Work required
Please write out the whole listing that follows exactly; the pictures stay out.

-- Opening Marker --

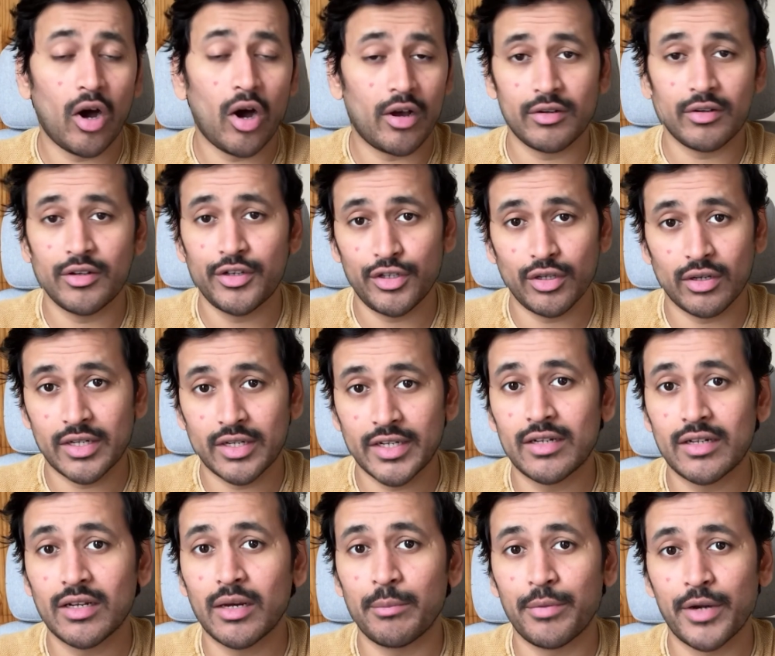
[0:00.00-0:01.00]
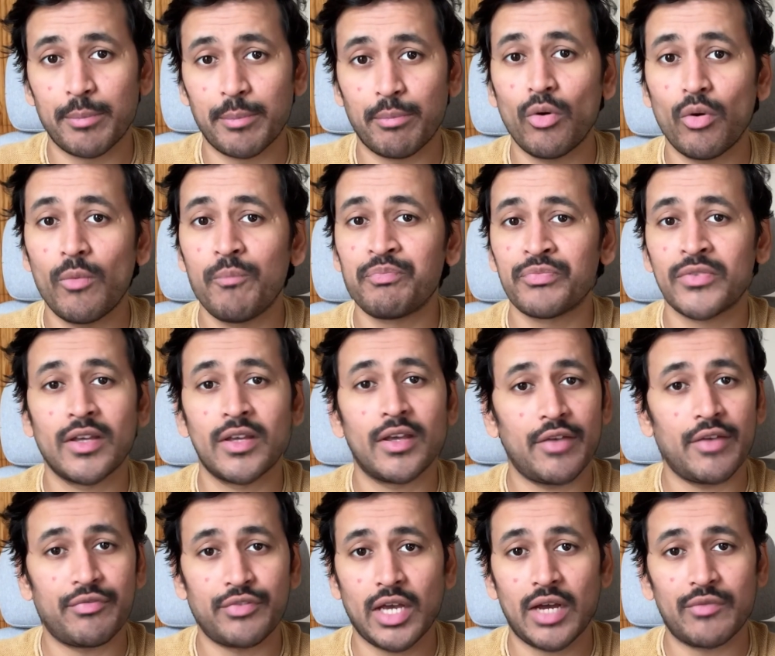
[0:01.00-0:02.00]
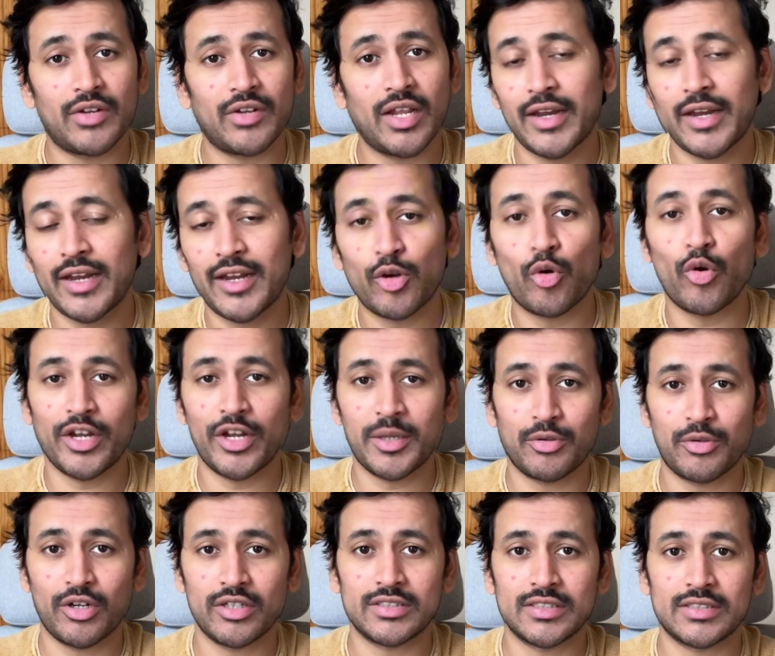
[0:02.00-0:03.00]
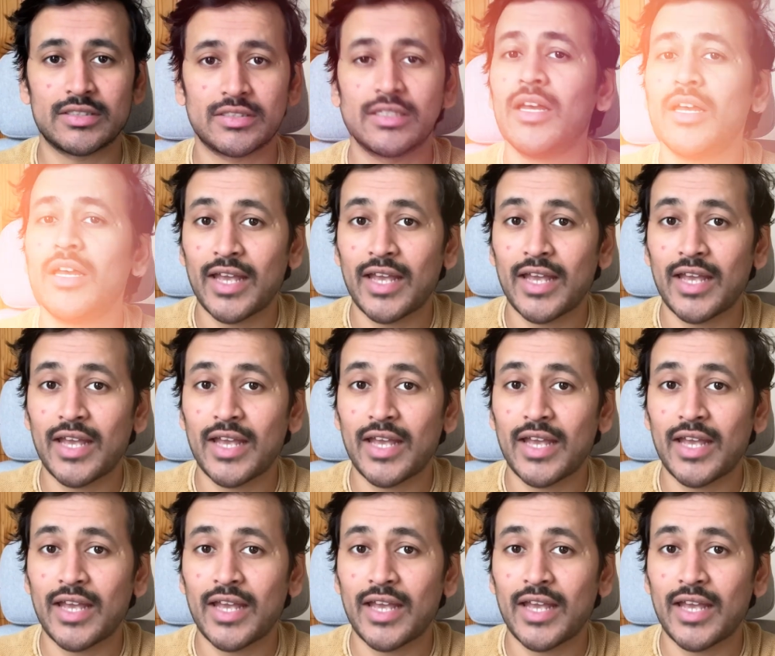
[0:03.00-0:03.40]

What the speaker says: or your GitHub repo if you have done any coding projects.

-- Closing Marker --

Answer section
[0:00.00-0:01.00]
[0:01.00-0:02.00]
[0:02.00-0:03.00]
[0:03.00-0:03.40]

What the speaker says: or your GitHub repo if you have done any coding projects.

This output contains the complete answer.